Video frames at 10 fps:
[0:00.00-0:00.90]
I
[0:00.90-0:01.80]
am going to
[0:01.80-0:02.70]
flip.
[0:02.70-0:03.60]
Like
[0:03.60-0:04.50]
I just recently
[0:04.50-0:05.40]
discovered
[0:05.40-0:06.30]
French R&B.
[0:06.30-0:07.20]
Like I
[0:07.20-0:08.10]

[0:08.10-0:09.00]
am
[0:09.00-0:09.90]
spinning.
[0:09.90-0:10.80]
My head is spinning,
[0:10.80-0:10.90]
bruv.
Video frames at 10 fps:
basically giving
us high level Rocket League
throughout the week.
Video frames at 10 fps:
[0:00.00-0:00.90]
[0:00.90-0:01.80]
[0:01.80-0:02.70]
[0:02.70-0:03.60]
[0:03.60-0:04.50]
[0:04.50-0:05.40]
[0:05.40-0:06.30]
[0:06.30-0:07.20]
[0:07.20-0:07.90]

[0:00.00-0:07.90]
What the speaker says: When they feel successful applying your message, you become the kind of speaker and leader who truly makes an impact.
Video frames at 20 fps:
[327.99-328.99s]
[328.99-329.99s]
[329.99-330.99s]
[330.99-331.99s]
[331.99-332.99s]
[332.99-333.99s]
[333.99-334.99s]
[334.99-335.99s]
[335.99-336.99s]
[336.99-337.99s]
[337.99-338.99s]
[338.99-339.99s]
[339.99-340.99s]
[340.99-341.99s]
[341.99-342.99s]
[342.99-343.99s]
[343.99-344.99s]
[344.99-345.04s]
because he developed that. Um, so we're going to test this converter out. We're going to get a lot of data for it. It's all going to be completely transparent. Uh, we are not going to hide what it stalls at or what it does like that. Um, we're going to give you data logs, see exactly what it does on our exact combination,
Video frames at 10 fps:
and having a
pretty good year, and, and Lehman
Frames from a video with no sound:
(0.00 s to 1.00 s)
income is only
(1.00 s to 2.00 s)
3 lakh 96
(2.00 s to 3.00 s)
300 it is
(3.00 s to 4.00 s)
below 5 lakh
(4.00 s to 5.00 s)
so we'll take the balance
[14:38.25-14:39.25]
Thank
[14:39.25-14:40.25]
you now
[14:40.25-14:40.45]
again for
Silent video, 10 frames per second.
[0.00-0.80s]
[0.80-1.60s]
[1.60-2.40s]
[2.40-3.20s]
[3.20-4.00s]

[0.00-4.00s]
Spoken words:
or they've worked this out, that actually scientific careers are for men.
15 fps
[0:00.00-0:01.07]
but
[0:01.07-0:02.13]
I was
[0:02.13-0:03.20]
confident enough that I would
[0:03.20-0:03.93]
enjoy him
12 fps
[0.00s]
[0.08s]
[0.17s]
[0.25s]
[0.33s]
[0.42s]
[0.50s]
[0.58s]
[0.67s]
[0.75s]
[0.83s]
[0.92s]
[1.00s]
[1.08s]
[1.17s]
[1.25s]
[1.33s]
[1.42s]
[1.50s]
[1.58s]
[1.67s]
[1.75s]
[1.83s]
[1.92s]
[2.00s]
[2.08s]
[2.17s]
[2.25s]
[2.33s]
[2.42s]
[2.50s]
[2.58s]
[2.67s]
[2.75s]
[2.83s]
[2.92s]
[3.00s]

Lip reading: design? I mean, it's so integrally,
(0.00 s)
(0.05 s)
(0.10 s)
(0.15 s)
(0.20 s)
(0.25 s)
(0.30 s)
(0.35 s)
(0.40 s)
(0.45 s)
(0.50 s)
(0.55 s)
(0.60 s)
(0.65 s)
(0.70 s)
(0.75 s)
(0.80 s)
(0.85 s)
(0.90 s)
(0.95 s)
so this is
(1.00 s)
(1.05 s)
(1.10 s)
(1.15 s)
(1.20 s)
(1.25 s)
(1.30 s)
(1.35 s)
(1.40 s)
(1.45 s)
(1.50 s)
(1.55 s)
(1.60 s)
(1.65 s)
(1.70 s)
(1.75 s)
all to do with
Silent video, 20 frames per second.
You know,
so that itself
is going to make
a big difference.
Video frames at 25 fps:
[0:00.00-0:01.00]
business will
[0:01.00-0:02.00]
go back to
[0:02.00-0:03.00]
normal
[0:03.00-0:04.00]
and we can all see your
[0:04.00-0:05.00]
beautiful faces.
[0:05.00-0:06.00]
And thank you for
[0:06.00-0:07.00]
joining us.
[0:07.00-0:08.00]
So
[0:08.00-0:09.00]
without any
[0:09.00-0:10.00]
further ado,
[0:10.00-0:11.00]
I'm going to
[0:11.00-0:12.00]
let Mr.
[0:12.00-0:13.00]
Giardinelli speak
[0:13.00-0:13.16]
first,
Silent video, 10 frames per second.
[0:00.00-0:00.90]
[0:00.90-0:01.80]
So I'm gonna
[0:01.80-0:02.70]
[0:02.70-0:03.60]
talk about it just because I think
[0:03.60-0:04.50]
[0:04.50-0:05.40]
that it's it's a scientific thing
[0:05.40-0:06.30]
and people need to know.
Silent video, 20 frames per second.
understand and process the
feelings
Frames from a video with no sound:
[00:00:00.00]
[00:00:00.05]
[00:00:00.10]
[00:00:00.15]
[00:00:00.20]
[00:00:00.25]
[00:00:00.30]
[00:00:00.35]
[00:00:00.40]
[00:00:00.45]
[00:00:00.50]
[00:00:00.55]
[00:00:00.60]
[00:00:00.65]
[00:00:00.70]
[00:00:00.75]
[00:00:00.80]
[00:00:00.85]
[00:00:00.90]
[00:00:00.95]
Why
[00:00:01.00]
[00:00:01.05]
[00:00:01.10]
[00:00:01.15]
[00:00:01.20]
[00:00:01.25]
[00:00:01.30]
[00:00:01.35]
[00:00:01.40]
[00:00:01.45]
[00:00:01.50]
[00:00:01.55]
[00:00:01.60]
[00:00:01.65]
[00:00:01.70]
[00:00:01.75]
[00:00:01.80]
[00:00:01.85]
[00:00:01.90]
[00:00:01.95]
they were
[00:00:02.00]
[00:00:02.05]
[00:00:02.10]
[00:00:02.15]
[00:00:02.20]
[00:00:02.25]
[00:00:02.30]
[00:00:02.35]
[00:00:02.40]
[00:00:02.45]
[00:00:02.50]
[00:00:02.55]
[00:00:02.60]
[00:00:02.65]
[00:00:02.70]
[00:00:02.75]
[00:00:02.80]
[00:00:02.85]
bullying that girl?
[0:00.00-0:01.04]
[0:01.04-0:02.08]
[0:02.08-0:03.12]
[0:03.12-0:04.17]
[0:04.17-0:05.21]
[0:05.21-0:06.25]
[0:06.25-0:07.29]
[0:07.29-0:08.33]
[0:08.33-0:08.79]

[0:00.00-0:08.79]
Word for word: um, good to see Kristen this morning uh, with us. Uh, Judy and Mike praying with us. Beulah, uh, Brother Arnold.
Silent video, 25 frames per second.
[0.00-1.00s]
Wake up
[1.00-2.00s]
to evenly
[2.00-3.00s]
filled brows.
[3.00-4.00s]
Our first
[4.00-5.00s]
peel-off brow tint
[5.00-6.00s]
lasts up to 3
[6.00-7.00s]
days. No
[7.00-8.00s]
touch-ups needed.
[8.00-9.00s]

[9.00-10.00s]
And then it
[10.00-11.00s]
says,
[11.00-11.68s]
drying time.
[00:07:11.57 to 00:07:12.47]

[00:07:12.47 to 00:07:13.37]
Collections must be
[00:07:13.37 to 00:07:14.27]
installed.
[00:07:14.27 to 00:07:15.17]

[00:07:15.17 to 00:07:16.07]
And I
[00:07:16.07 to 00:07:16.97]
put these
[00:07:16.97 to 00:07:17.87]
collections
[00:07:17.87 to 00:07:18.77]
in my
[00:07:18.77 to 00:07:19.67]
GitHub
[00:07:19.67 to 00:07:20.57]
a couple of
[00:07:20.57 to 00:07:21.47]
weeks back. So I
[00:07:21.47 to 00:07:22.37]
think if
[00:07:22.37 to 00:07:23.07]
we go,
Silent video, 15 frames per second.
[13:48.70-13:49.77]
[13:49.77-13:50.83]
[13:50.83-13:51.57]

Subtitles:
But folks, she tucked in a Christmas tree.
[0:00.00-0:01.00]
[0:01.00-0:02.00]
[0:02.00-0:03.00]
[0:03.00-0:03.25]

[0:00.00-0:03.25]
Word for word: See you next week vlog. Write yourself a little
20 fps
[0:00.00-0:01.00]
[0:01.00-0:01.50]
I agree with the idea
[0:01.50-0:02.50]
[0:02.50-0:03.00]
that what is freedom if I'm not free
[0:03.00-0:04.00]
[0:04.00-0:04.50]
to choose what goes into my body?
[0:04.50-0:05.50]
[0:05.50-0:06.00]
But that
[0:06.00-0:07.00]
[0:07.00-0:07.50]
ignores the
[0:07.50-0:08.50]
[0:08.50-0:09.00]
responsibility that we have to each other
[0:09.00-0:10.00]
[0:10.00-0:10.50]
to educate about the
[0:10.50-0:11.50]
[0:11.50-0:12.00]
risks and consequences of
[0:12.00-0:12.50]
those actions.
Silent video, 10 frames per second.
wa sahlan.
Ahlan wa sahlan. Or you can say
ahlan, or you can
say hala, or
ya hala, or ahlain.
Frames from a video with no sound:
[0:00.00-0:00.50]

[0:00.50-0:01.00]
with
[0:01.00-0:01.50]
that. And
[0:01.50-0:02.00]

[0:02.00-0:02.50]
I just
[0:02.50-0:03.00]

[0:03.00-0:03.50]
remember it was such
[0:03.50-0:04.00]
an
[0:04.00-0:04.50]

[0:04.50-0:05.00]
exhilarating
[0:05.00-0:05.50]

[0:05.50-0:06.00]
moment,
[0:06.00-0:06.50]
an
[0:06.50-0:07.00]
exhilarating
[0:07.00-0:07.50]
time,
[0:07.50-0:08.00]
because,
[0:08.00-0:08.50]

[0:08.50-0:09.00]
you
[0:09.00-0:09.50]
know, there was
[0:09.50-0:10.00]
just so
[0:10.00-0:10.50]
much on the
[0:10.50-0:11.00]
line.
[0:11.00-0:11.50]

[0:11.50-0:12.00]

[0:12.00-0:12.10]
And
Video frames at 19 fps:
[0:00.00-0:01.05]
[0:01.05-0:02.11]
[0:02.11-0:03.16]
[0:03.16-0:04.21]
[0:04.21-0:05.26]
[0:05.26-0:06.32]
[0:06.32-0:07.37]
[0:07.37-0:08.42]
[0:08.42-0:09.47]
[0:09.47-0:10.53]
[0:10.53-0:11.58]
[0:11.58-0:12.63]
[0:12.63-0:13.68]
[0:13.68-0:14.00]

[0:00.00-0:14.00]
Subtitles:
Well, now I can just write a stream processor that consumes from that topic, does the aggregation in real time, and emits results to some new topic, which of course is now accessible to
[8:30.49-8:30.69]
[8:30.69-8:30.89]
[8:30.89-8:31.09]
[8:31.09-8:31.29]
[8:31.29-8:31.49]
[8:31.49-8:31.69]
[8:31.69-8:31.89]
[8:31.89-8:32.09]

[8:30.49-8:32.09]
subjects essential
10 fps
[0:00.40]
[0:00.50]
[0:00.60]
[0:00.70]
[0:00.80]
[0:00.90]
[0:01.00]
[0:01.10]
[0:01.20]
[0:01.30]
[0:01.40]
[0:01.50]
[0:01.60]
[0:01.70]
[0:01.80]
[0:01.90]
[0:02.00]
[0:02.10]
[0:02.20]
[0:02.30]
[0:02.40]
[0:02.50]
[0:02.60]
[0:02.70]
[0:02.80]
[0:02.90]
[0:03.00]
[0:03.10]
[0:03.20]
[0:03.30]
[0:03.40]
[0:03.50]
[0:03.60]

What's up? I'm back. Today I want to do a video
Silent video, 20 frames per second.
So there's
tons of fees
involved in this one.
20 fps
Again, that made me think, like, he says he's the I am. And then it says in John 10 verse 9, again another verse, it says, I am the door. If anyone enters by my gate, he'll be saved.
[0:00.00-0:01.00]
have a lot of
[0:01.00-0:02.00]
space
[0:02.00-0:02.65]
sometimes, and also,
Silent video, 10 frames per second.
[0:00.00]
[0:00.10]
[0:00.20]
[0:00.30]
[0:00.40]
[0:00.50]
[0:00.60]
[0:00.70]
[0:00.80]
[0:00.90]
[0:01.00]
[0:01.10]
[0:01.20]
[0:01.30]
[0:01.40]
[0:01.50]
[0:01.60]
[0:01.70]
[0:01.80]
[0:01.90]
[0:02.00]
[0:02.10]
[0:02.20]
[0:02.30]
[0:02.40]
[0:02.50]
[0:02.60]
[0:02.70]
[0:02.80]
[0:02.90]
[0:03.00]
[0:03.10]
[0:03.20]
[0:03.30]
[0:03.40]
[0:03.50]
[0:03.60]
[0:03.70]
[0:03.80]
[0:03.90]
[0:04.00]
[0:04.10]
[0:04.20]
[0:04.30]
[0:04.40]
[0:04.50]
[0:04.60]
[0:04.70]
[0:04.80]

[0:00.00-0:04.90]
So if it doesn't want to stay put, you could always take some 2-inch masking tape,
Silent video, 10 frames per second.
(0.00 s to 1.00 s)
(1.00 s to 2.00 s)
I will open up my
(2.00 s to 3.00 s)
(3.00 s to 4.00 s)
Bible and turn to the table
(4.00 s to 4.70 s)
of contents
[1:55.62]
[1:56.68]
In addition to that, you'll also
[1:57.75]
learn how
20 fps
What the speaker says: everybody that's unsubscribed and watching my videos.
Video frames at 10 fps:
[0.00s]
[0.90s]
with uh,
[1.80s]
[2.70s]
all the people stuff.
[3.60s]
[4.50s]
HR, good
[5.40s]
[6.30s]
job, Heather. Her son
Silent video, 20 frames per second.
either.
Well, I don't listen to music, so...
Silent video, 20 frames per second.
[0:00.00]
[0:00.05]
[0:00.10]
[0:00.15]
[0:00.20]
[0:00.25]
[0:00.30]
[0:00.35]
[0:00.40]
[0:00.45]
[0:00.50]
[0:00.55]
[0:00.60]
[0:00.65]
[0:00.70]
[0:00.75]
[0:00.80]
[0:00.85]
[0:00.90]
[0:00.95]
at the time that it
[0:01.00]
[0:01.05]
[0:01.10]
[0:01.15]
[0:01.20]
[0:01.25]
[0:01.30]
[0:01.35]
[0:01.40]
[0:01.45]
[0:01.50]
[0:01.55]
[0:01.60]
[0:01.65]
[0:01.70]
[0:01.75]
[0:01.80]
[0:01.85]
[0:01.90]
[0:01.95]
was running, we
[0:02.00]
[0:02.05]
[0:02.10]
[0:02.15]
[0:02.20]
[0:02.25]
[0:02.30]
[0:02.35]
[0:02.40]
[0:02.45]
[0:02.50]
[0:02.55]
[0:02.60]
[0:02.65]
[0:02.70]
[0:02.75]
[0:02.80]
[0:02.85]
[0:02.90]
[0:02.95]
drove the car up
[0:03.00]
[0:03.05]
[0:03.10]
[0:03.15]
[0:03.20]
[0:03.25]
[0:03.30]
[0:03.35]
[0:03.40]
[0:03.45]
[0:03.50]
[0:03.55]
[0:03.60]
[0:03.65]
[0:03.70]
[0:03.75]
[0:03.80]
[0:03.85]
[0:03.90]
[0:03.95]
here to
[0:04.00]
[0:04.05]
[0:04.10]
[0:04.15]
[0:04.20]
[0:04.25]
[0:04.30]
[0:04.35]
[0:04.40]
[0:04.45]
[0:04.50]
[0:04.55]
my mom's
================================
#### WHAT IS EXPECTED:
Look for the string "speaker" in the listing above and copy every line holding it.

#### REPLY TO THE EXERCISE:
What the speaker says: When they feel successful applying your message, you become the kind of speaker and leader who truly makes an impact.
What the speaker says: everybody that's unsubscribed and watching my videos.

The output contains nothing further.